The following vocal ministry was offered during worship on June 12, 1994 and recorded afterwards in my journal.
The Synoptic tradition relates that when Jesus was asked by disciples of the imprisoned John the Baptist, “Are you the one who is to come, or should we look for another?”1 he did not give a direct “yes” or “no” answer. Nor did he quote scripture or words of religious figures from the past, or appeal to inspiration, vocation, or a divine commission (which many readers, perhaps unaware that the gospel books are composite documents, might expect him to do, given the Synoptic version of his baptism). He pointed to his praxis, his deeds of compassion and liberation:
…the blind recover their sight, the lame walk, the lepers are made clean, the deaf hear, the dead are raised to life, the poor receive good news — and blessed are they who do not find me a stumbling-block.2
The gospel book of John is outside of the Synoptic tradition, and the more exalted Jesus presented there differs greatly from the Jesus of the Synoptics. Nonetheless, the Johannine Jesus, too, points to the testimony of deeds — his and ours.
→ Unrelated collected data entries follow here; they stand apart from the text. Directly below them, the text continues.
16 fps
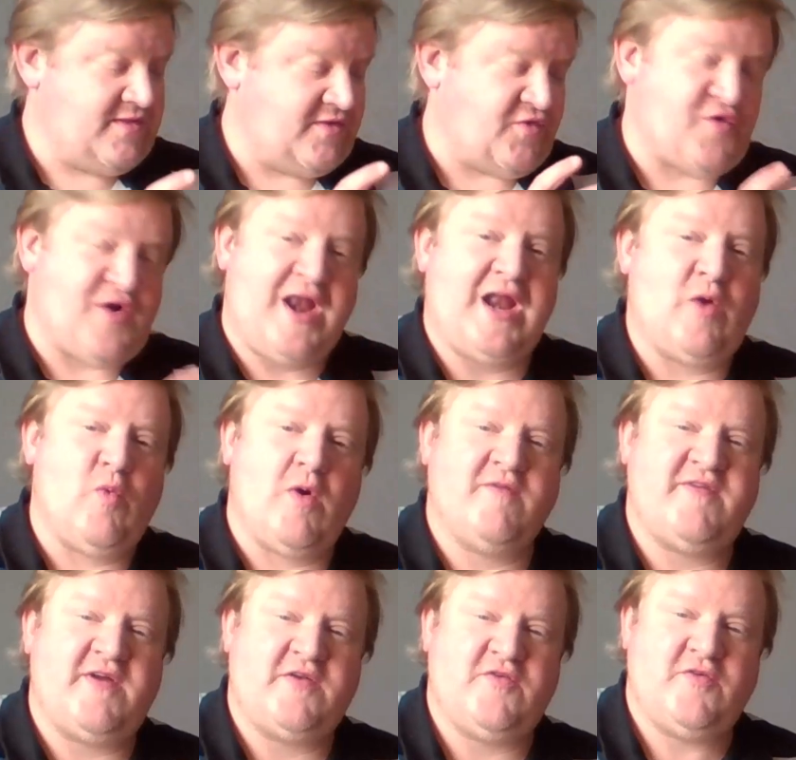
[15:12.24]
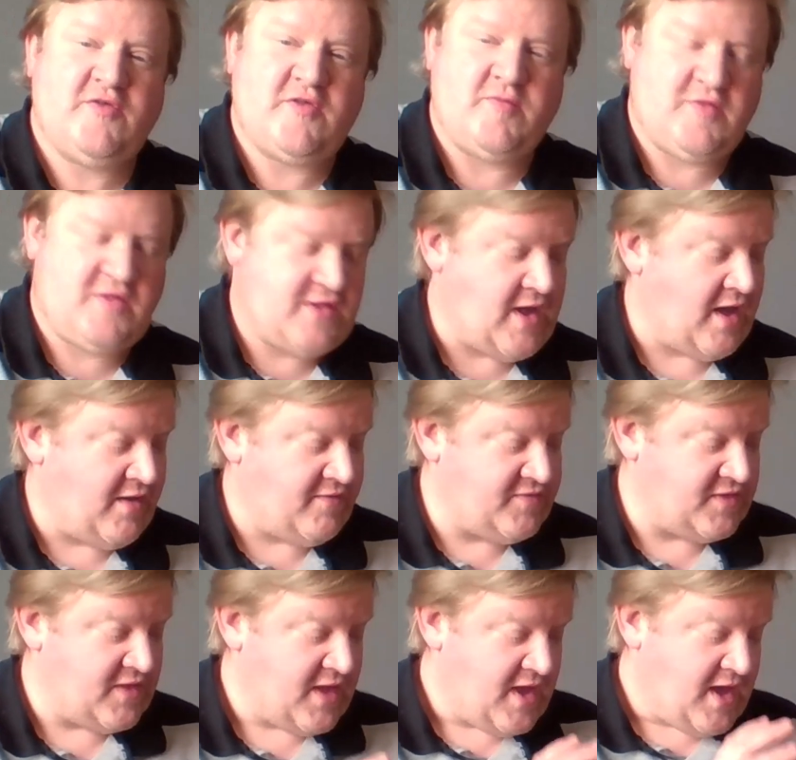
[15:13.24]
Tyrannic War Veterans
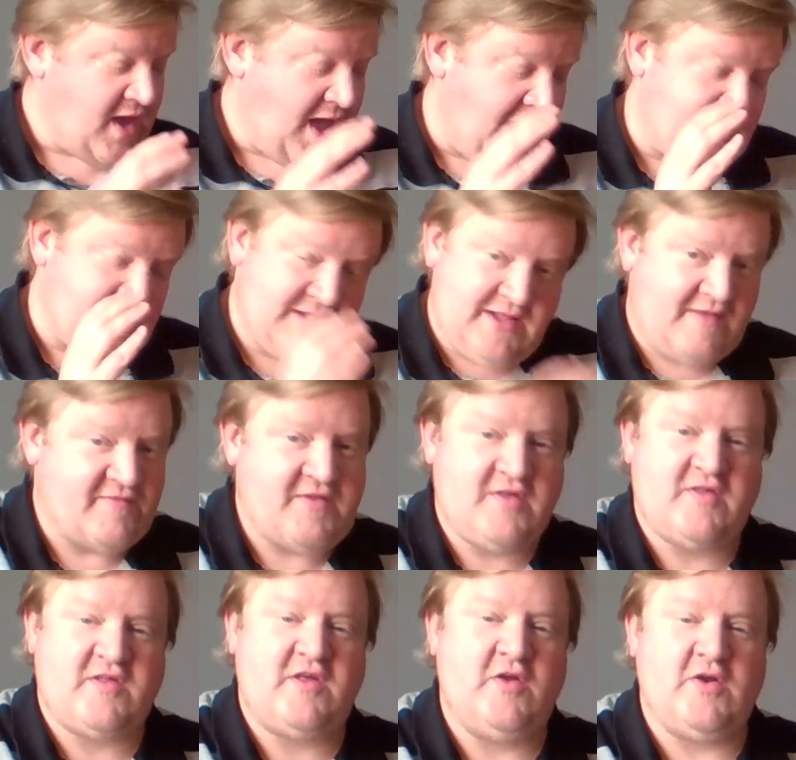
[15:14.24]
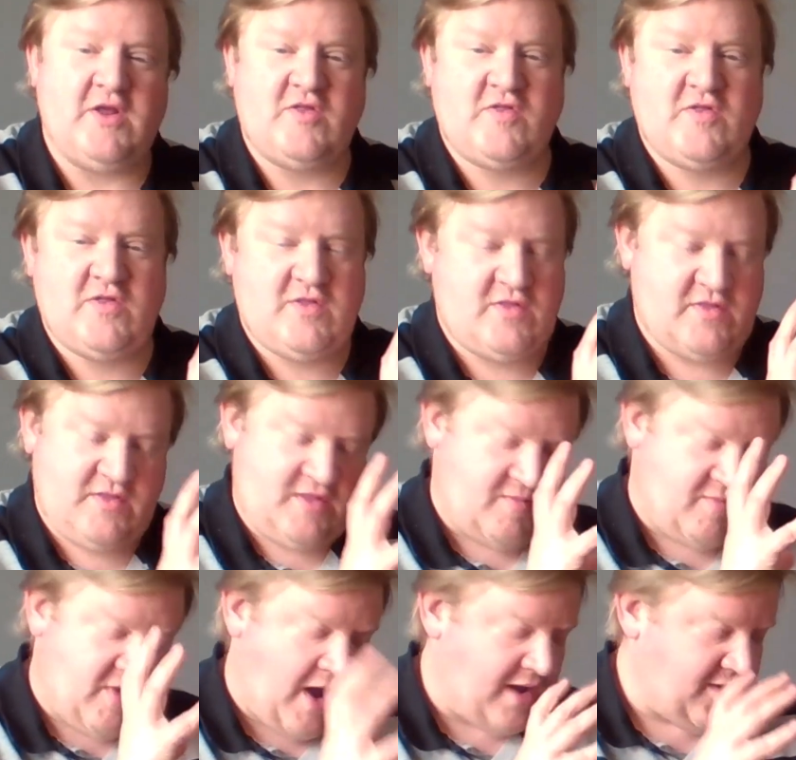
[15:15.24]
themselves. I love this unit. The
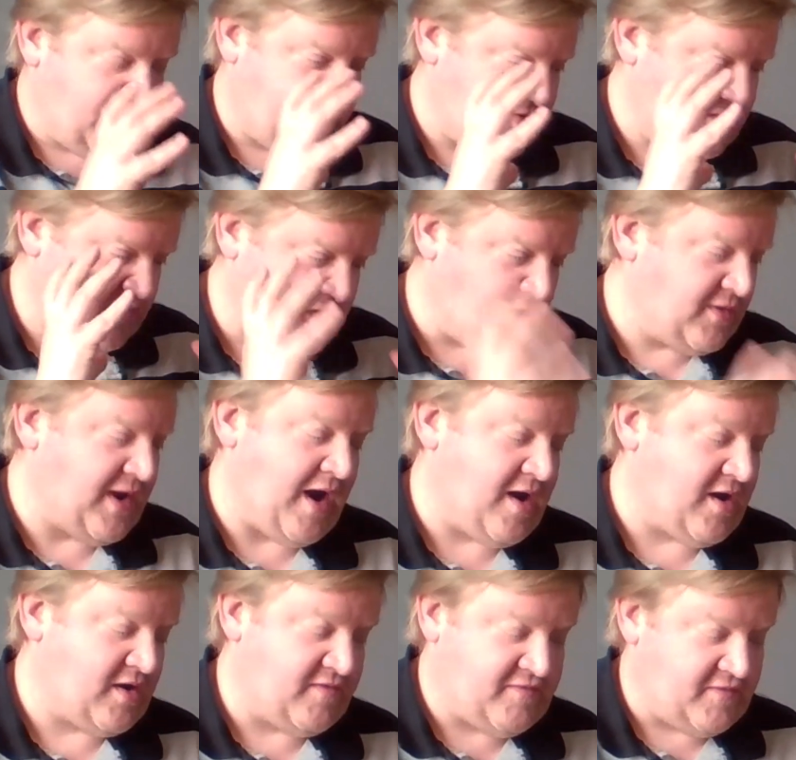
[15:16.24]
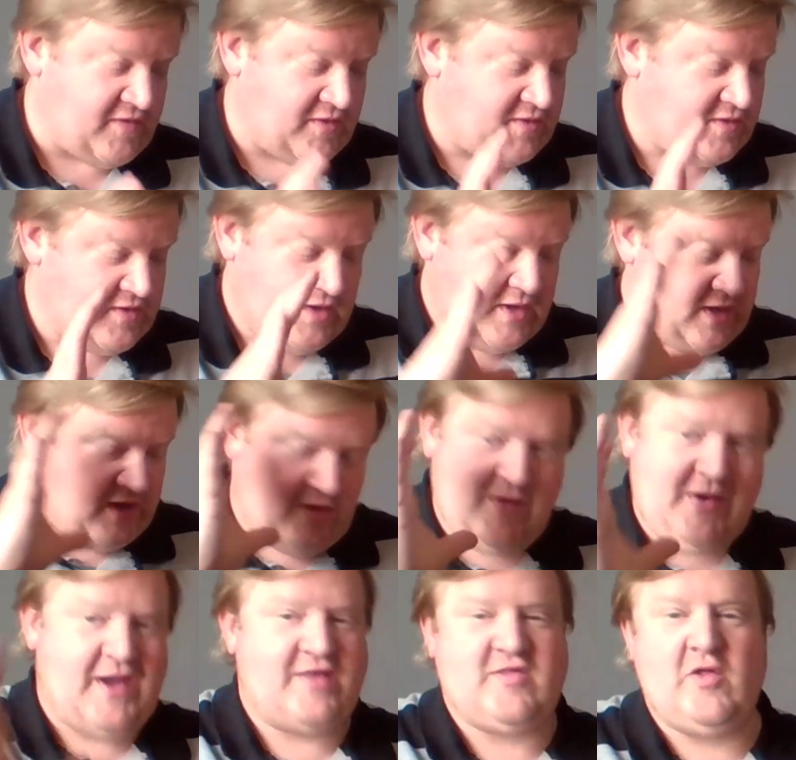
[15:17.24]
models are so characterful. You
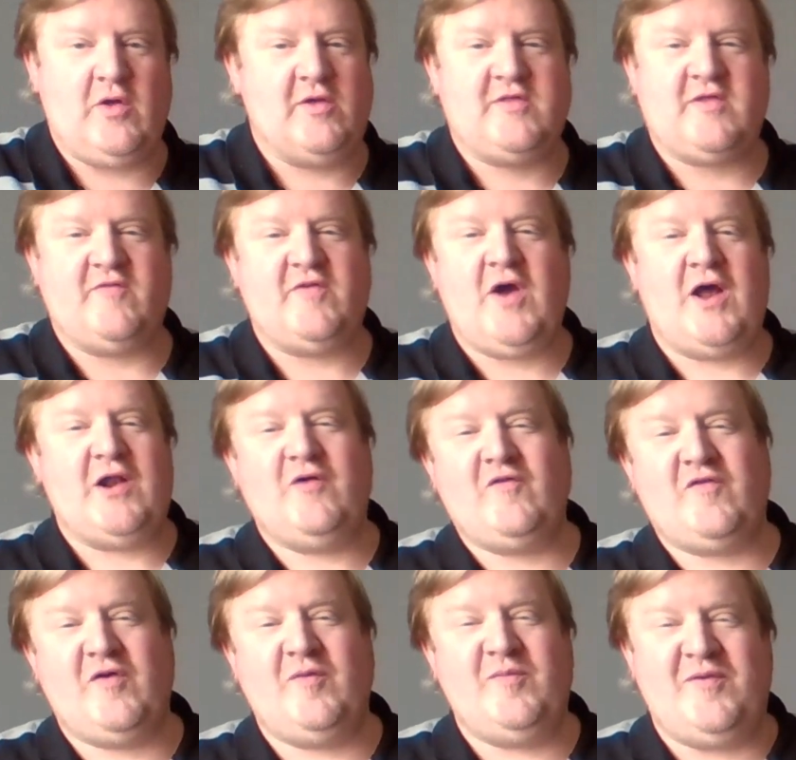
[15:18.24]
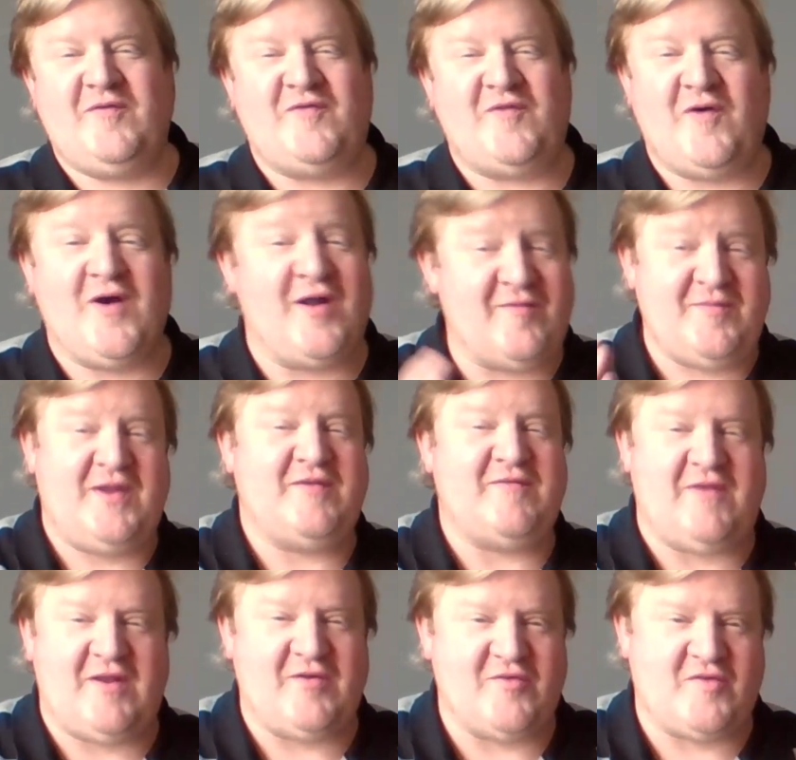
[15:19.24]
guys know this. I've gone over it before. I've made
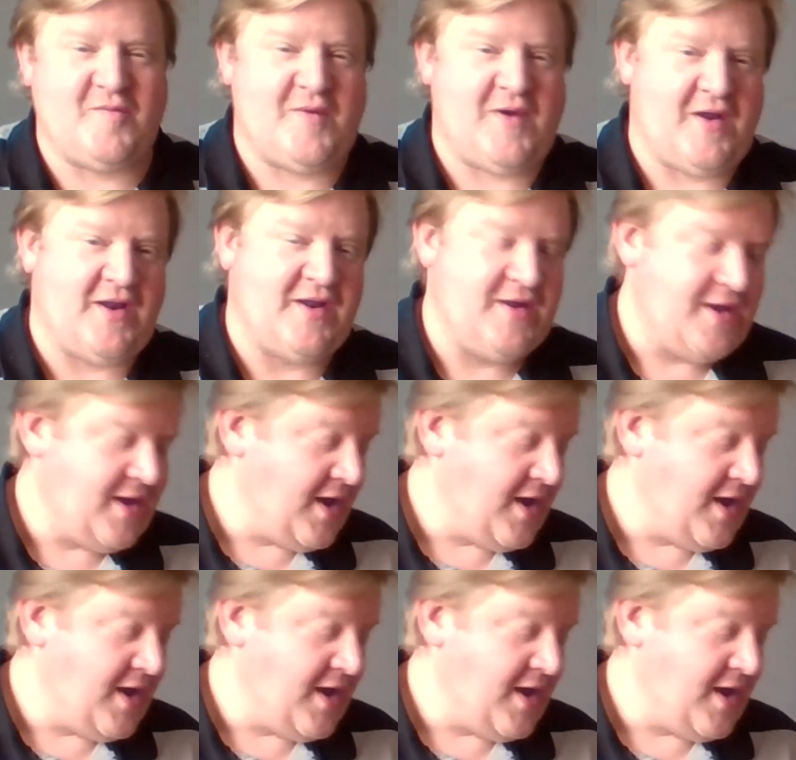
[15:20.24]
videos about it.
In the discourse that includes “In my Father’s house are many dwelling places,” he says these words:
What I say to you, I say not from myself, and it is the Father who lives in me who does the works. Believe me that I am in the Father and the Father is in me, or else trust me because of the works themselves. In truth, in truth I tell you, whoever trusts in me will do such deeds and even greater, for I am going now to my Father.3
The implications of this are, I think, clear and compelling. To paraphrase George Fox: Friends, we know what the Jesus of the gospel books says, but what can we say? Are we the ones who are to come, or must the suffering world look for others?